Mypy can apply to tests as well. I don't have any noticeably buggy Python programs and have written more than I can count. All this tooling is a great help but is no substitute for minimum of competence and attention.

It's when you want to add features to a codebase you don't understand, when these features shine.


Hi, I'm the author! Happy to answer your questions here!


Hi, thanks for featuring my result library!

Regarding your criticism that `result.ok()` returns `None` if the value is not an `Ok` type: That's what `result.unwrap()` and `result.expect(msg)` are for :) (There's no unwrap_err and expect_err so far, but PRs are welcome.) The lib is strongly inspired by Rust (see https://doc.rust-lang.org/std/result/enum.Result.html), that's why `result.ok()` returns something option-ish.

I like your `isinstance` approach btw! Will have to think about it a bit more. Reminds me a bit of Typescript as well. Does mypy have type guards (https://www.typescriptlang.org/docs/handbook/advanced-types....)? Maybe that could be used to create helper functions that check for success/failure and which help mypy to derive the correct type.


> Does mypy have type guards?

not yet, maybe in the future. might be possible to emulate some use cases with Literal Types. tracking issue:

https://github.com/python/mypy/issues/5206


Oh, not sure how I missed these methods, thanks! I'll update the post to reflect it.


Thanks for writing it! I'm a Python programmer in my day job. I have sometimes remarked that the reason I play around with Haskell in my free time is because I don't want to see another run time type error unless I'm being paid to do so. But I needed to do some spreadsheet-scraping and data-munging for a personal project and I figured it would be easier in Python. So I searched and found your article and it was just what I needed.

Now to sneak it in at work...


I'm a fan of cool type systems and Haskell in particular too.

Also doing lots of messing with data for personal stuff (e.g. https://beepb00p.xyz/mypkg.html#examples). But yep, at least for me, the reality is if I need some quick yet useful code, Python happens to get me there very fast, just because of the sheer amount of code people already have written in Python.


I’ve written a similar python library called `safetywrap` that implements both Result and Option types from rust, with almost all of the interfaces implemented, including unwrap, map, flat map, err_map, etc. It fully supports types and works well with mypy.

Feel free to give it a shot! https://pypi.org/project/safetywrap/


At first glance, this looks really solid! Maybe I can deprecate my result library now :D


Appreciate how in depth this is, looking at all the possible ways of handling the issue. Makes the final result more interesting knowing the journey it took to get there.


Has anyone evaluated libraries like Pydantic ( https://pydantic-docs.helpmanual.io/) and Encode Typesystem (https://www.encode.io/typesystem/) versus MyPy as a real life thing ?



These are completely different objects: data validation libraries.

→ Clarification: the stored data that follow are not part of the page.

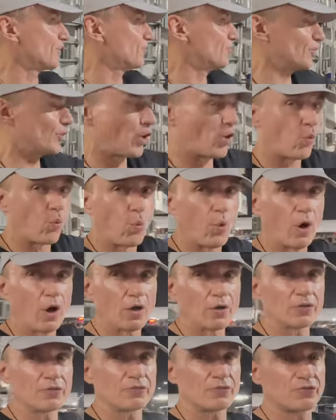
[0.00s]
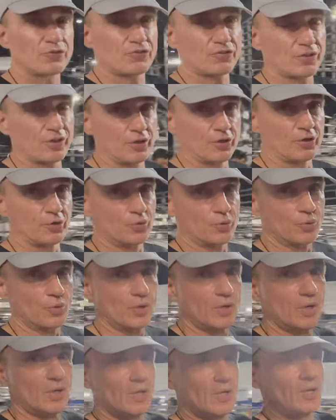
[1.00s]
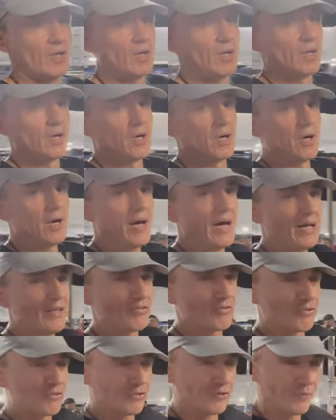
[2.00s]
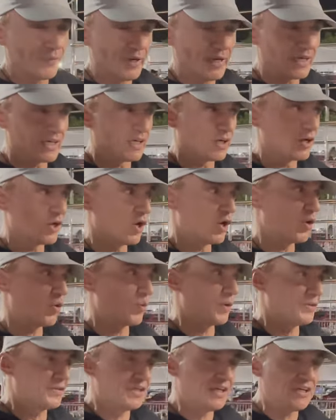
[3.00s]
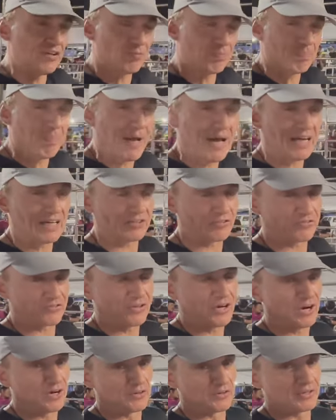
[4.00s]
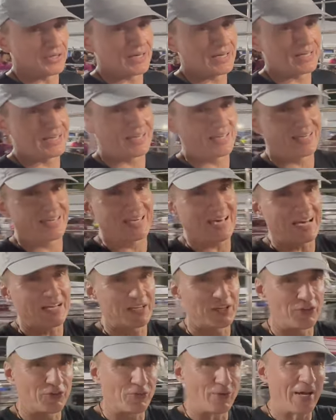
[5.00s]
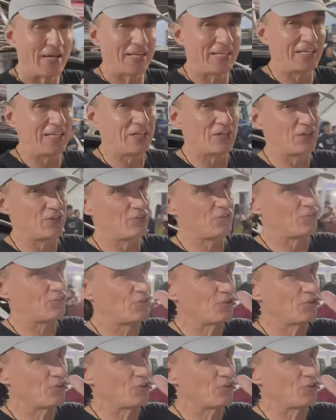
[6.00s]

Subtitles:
see you've got 1, 2, and 3 with these backs on, getting ready to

I think naming the latter "Encode Typesystem" is misleading (and your question is an indication that I am right).


why is it misleading ? didnt understand. i just didnt want people mistaking "typesystem" as a word rather than a project name by Encode.

its a very common name.


I maintain a library for doing exactly this in C# (https://github.com/mcintyre321/OneOf). I tried to replicate it in Python as I'm writing it at the moment, but couldn't quite manage it. Can you have a multi generic typed Union in python?


Do you mean something like this?

  T1 = TypeVar("T1")
  T2 = TypeVar("T2")
  GenericUnion = Union[T1, T2]


Yes I can't quite remember why I couldn't get it to work. I want to make something where this is valid, but couldn't manage it:

    def foo() -> OneOf[Bar, Baz]:
      if blah():
        return Bar()
      return Baz()

   

   def bar_to_blah(bar:Bar) -> Blah :
     ...

   def baz_to_blah(baz:Baz) -> Blah :
     ...


   one_of_bar_or_baz = foo()
   blah = one_of_bar_or_baz.match(bar_to_blah, baz_to_blah) 
but the critical thing is to get a type error if you add another case to foo's return type, or change the generics to different types.